For more than a century and a half Margate has been a holiday-place, and therefore wears an air of permanency which not even Brighton can beat, although its front is more miscellaneous and less stately. In fact, it looks whimsically as though one side of Gower Street had come down from London, for a change—and had not yet benefited by it! Matthew Arnold must have been similarly impressed when he wrote that this was a “brick-and-mortar image of English Protestantism, representing it in all its prose, all its uncomeliness—let me add, all its salubrity.” He had, you perceive, an unworthy affection for the tawdry rags of Continental Roman Catholicism, however insalubrious their nature, and in spite of his much-advertised craving for “sweetness and light.”

Arnold’s sneer at Protestantism offended many, but we have travelled far and swiftly on the down-grade in the last half-century, and the thing that would once have seemed impossible has come to pass: Protestantism has become a term of abuse. We have lived to see that!

“Margate” may have been originally the “Meer-geat,” the Anglo-Saxon for “sea-gate”; or more probably the name derived from the “mere,” or little stream, which flowed down to the sea past St. John’s Church, along the line of the street now called The Brooks; “mere” being a well-known Kentish word for a stream. However that may be, Margate is really of ancient origin: an historical fact rather obscured by the growth of the town. Still, one has only to seek that old parish church of St. John to perceive that this was an established place in Norman times. Strange though it may seem, “Margate” was once considered a separate village or hamlet on the seashore, as we read in the itinerary of John Leland, in the time of Henry the Eighth: “Meregate lyith in St. John’s paroche in Thanet v miles upward from Reculver; there is a village and a peere for shyppes now sore decayed.”

FROM THE PALIMPSEST BRASS, MARGATE CHURCH.

FROM THE PALIMPSEST BRASS, MARGATE CHURCH.

It is an extremely dark and rather dirty church, tucked away in an obscure situation, and thus not often seen by the chance visitor. It stands at the back of the harbour, among little odd Georgian streets, and tiny squares of a kind of dolls’-house type, and is surrounded by a mangy churchyard containing trees which look as though they were longing for the country. There are no fewer than thirteen brasses here, all greatly worn, including that to John Daundelyon already mentioned, and a late example, dated 1615, to Roger Morris, with a ship in full sail and an inscription describing him as “one of the six principall Masters of Attendance of his Maities Navye Royall.” But the most curious is the fragment of a palimpsest brass hinged in a frame on the south wall of the chancel. The original was evidently a very large example of Flemish make and is curiously engraved with vine-tendrils, a shield of arms displaying three helmets on a field of crosses, two odd nude creatures on stilts, one kicking the other, reckless of maintaining his equilibrium; and a little monkish figure trying to catch monstrous butterflies as big as himself with a net smaller than the butterflies. This futile endeavour may or may not be intended as a satire upon the vanity of human wishes; but, in any case, it is a matter for rejoicing that butterflies larger than turkeys do not exist.

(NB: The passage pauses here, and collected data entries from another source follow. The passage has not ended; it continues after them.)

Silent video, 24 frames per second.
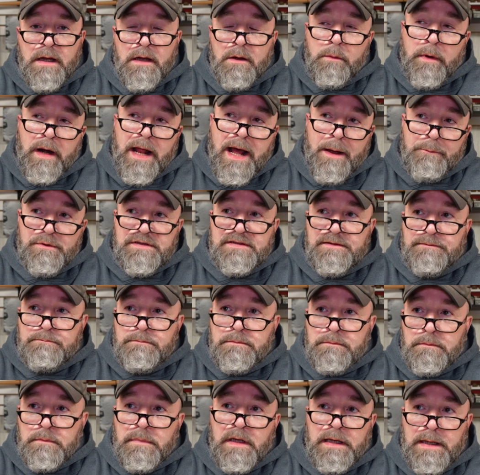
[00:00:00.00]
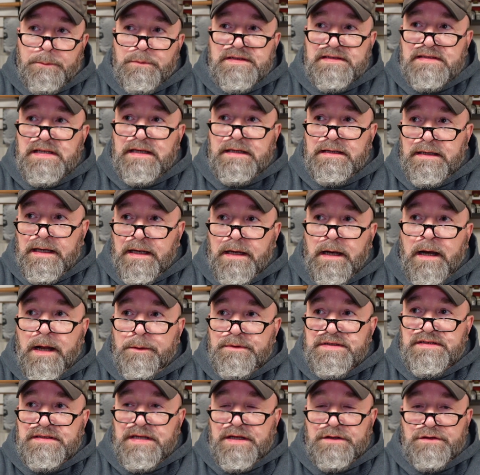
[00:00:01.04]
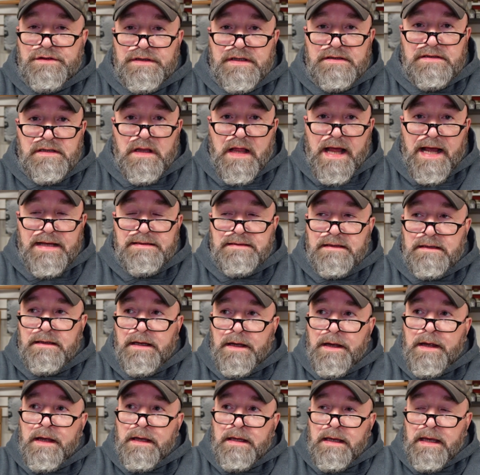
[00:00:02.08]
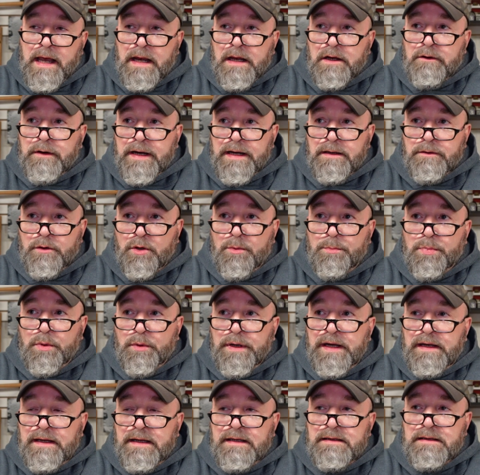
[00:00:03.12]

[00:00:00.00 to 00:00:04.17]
When he was sitting in and I was teaching this class, and he had a great little point.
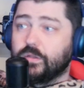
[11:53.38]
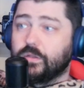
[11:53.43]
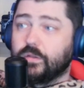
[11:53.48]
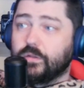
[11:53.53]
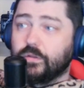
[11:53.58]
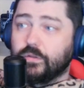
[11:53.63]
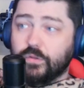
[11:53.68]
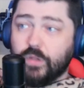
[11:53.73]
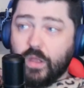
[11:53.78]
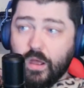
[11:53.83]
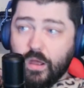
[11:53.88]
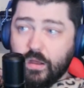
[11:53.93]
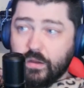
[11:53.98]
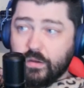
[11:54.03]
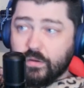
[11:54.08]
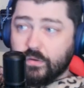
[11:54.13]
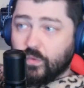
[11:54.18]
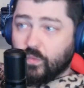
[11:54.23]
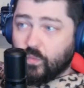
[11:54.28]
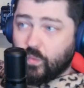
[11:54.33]

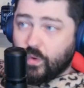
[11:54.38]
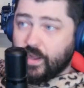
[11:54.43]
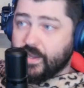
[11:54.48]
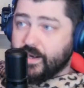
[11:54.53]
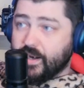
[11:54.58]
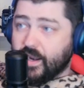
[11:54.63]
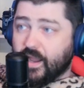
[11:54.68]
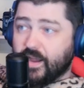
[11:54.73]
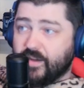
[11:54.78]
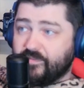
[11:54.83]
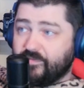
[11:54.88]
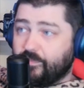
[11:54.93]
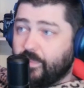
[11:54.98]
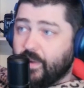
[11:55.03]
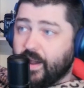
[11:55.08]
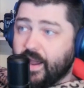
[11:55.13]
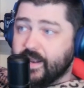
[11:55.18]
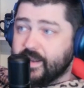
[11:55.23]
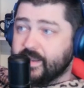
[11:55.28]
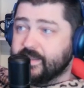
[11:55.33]
long one of
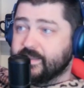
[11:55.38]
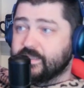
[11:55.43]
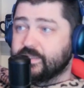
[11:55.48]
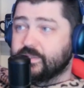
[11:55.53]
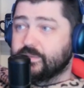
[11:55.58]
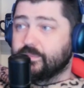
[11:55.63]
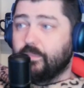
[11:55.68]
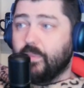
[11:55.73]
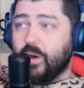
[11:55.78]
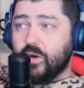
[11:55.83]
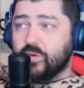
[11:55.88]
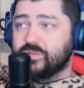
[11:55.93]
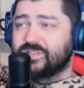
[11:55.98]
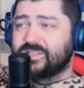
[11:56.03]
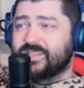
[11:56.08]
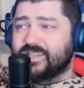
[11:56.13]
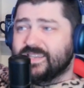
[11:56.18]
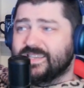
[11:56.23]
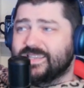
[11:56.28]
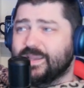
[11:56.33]
Biden's most
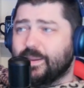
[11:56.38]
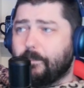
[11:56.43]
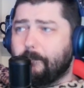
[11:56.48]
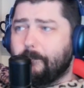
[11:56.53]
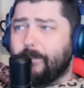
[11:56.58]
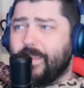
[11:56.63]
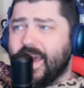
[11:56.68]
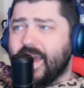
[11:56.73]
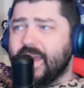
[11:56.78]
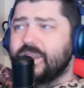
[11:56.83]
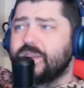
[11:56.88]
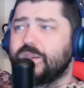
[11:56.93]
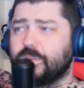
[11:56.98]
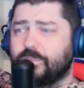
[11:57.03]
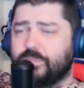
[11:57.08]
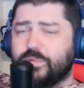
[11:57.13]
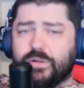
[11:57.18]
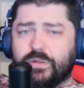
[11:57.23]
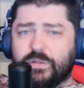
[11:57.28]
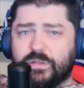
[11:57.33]

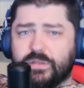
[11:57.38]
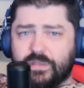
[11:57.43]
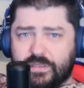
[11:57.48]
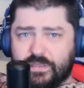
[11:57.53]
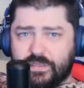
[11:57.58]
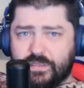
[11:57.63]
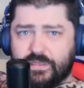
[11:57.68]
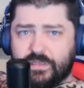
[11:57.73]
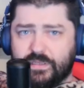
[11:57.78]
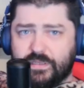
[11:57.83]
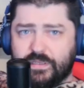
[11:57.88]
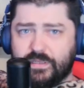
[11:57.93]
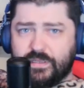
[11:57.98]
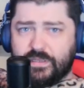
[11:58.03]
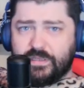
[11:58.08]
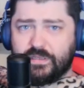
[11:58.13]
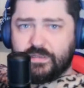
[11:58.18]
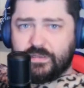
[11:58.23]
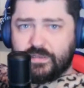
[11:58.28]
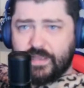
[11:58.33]
dependable
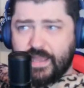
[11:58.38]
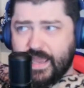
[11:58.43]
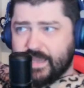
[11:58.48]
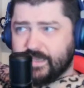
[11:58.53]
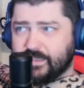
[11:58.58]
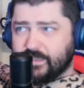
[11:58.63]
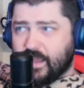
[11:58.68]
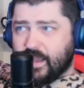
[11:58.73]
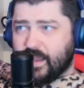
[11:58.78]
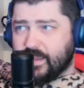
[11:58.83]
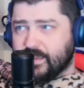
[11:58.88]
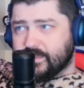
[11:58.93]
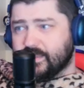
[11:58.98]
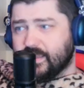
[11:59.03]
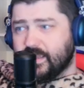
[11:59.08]
allies.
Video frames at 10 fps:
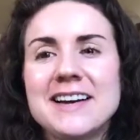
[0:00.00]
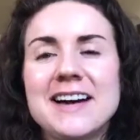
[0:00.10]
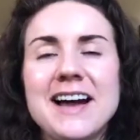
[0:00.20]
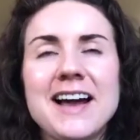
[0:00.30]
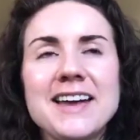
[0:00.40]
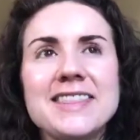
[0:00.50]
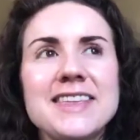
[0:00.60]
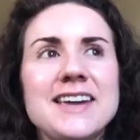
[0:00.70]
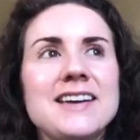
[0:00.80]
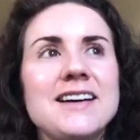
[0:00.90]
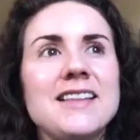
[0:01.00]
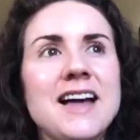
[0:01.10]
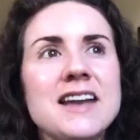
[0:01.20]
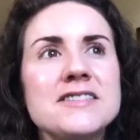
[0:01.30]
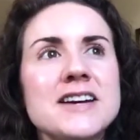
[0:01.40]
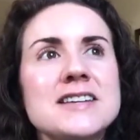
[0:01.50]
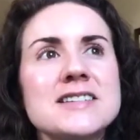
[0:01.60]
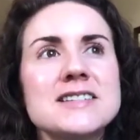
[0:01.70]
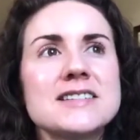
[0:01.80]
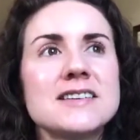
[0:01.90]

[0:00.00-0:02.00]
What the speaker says: I think a lot of us,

A favourite way of reaching Margate from London before the era of steamships and railways was by what most of the passengers called “the ’oy,” a conveyance which appeared in print with an “H” denied it in speech. The “Margate Hoy” was a type of sailing-vessel by which our ancestral holiday-makers arrived with much pleasure, or intolerable discomfort as the case might be, after a calm voyage of ten hours, or a tempestuous passage of fifteen. The hoys set sail from the Thames, near the Customs House quay, and conveyed passengers at the extremely moderate fare of half a crown. In after-years, when steamships replaced these clumsy, bluff-bowed old sailing-vessels, which after all looked and behaved like sailing-barges, the “Husbands’ Boat,” steaming from London on Saturdays, became the main feature of the Margate season. To-day there are still Saturday steamers, of a very up-to-date type, to Margate and Ramsgate; but the term “Husbands’ Boat” is altogether outworn and hopelessly stale, now that uxoriousness is no longer even the mark of the middle class and the ideal is, at the best of it, for husbands and wives to make holiday apart, or, at the worst of it, with some one else’s partner.

Margate saw the invention of the bathing-machine about 1765, by that modest Quaker, Benjamin Beale. The immodest modesty of that cumbrous and supremely uncomfortable affair has made the English at the seaside the laughing-stock of other nations; but brother Broadbrim’s invention still lags superfluous on many a seaside scene, although bathing-tents actively dispute possession.